Antwoorden
Kerstpelregeltest
Hier
zijn ze dan: Alle twintig vragen met daarbij het goede antwoord.
1. Terwijl de bal reglementair in het spel is, raakt deze
defect. Hoe dient de scheidsrechter te handelen?
- De wedstrijd onderbreken en
hervatten met een nieuwe bal d.m.v. een scheidsrechtersbal op
de plaats waar de bal was, toen geconstateerd werd dat hij
stuk was.
- De wedstrijd onderbreken en
hervatten met een nieuwe bal d.m.v. een indirecte vrije schop,
te nemen door de bezoekende partij.
- De wedstrijd onderbreken en
hervatten met een nieuwe bal d.m.v. een directe vrije schop,
te nemen door de partij die het laatst aan de bal was.
- De wedstrijd onderbreken en
hervatten met een nieuwe bal d.m.v. van de beginschop.
2.
Tijdens het spel wisselen een veldspeler en de keeper van plaats,
met de daarbij behorende kledingwisseling, zonder de
scheidsrechter te waarschuwen.
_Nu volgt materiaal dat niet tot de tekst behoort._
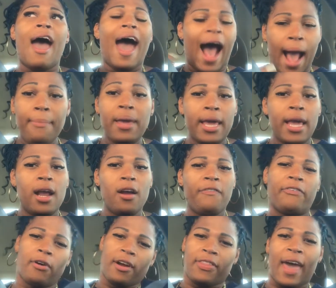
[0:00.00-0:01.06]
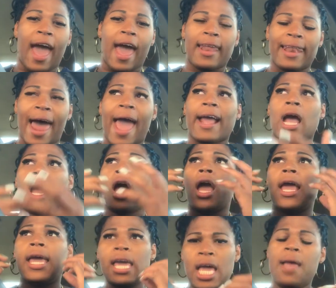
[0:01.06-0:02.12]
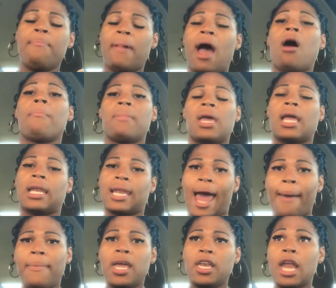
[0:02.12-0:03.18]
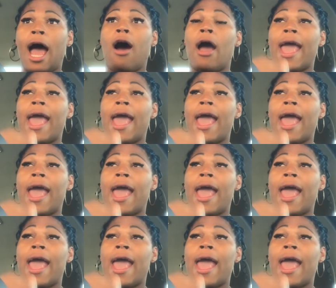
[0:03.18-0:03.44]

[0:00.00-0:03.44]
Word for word: I'm here for that. Like, email me, let me know,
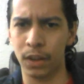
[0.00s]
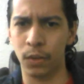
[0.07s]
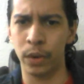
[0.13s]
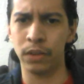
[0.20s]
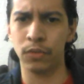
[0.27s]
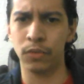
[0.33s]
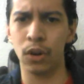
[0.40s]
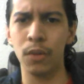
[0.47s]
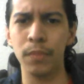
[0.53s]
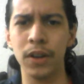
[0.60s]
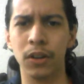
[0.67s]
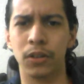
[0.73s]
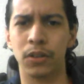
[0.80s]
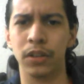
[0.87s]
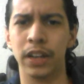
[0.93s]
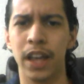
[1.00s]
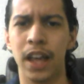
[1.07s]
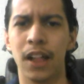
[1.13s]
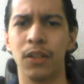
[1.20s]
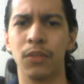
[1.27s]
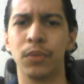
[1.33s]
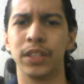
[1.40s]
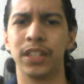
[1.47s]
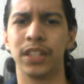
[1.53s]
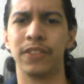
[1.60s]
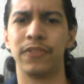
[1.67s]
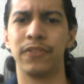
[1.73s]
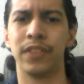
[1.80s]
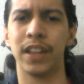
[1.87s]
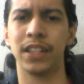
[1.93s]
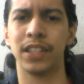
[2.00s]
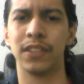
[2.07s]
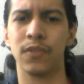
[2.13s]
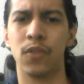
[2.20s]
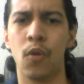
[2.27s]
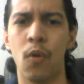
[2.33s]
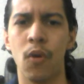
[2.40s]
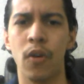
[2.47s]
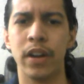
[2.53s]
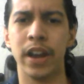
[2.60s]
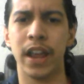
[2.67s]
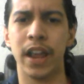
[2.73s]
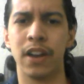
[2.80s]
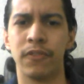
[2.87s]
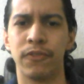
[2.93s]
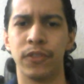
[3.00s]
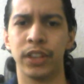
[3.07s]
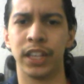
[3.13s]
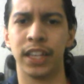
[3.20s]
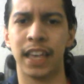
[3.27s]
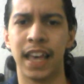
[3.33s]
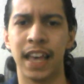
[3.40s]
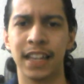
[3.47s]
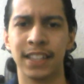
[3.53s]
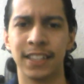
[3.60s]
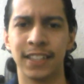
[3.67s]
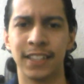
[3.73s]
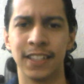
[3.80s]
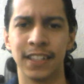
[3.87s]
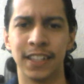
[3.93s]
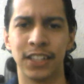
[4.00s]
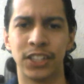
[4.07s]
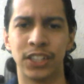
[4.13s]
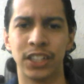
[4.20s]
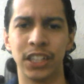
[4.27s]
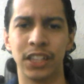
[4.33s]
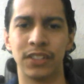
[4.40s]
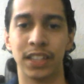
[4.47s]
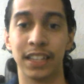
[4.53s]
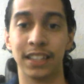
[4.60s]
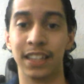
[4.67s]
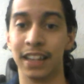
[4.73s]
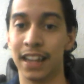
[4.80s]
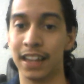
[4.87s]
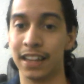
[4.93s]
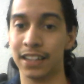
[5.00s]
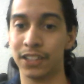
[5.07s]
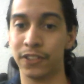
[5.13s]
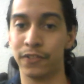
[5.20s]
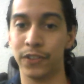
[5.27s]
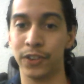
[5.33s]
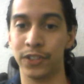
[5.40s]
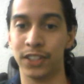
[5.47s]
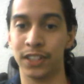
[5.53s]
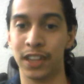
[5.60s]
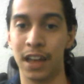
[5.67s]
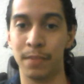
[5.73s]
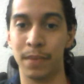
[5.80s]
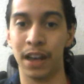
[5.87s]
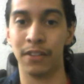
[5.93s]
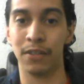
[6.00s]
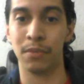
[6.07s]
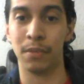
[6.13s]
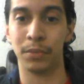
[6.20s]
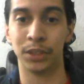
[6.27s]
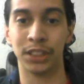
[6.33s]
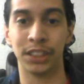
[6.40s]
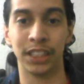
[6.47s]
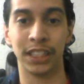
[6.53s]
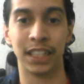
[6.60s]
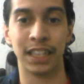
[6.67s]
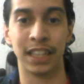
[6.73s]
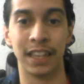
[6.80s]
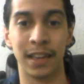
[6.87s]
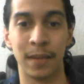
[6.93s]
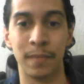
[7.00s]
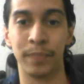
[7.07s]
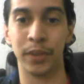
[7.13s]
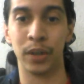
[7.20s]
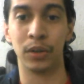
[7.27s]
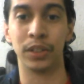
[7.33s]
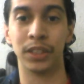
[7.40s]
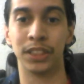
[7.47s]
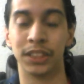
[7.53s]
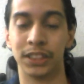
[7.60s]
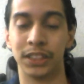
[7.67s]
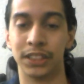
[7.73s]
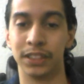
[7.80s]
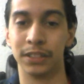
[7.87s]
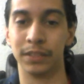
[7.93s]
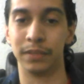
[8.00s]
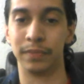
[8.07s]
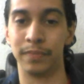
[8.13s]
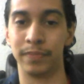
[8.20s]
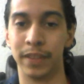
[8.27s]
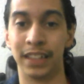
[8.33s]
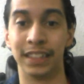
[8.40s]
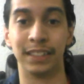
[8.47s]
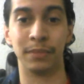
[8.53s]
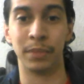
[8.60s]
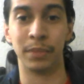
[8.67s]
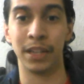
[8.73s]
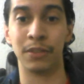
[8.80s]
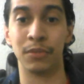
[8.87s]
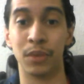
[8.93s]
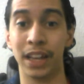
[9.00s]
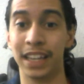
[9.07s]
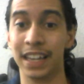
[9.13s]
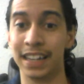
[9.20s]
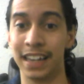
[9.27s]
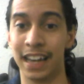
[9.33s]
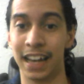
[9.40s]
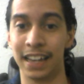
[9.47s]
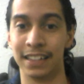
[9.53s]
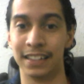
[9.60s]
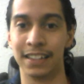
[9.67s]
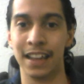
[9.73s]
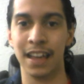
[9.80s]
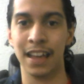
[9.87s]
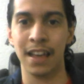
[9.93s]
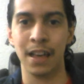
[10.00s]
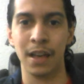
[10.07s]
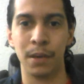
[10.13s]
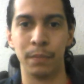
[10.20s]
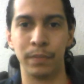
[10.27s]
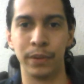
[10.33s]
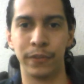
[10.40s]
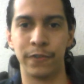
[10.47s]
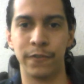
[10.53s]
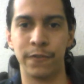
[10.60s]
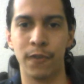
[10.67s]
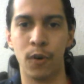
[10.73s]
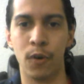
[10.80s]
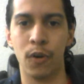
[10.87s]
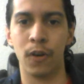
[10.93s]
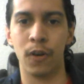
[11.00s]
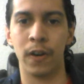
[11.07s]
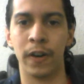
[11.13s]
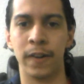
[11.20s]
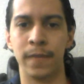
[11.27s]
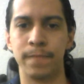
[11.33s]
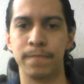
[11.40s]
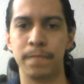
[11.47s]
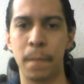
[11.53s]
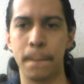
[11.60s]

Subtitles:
When Romeo Crennel was a defensive coordinator for the Kansas City Chiefs, that's the first time I remember seeing him noticed being recognized before,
Hoe moet deze bij voorkeur handelen
als hij, terwijl het spel voortgaat, die wisseling bemerkt.
- Hij laat doorspelen nu hij
heeft geconstateerd dat er een andere keeper is.
- Hij fluit af geeft beide
spelers een waarschuwing door het tonen van de gele kaart en
hervat het spel met een scheidsrechterbal.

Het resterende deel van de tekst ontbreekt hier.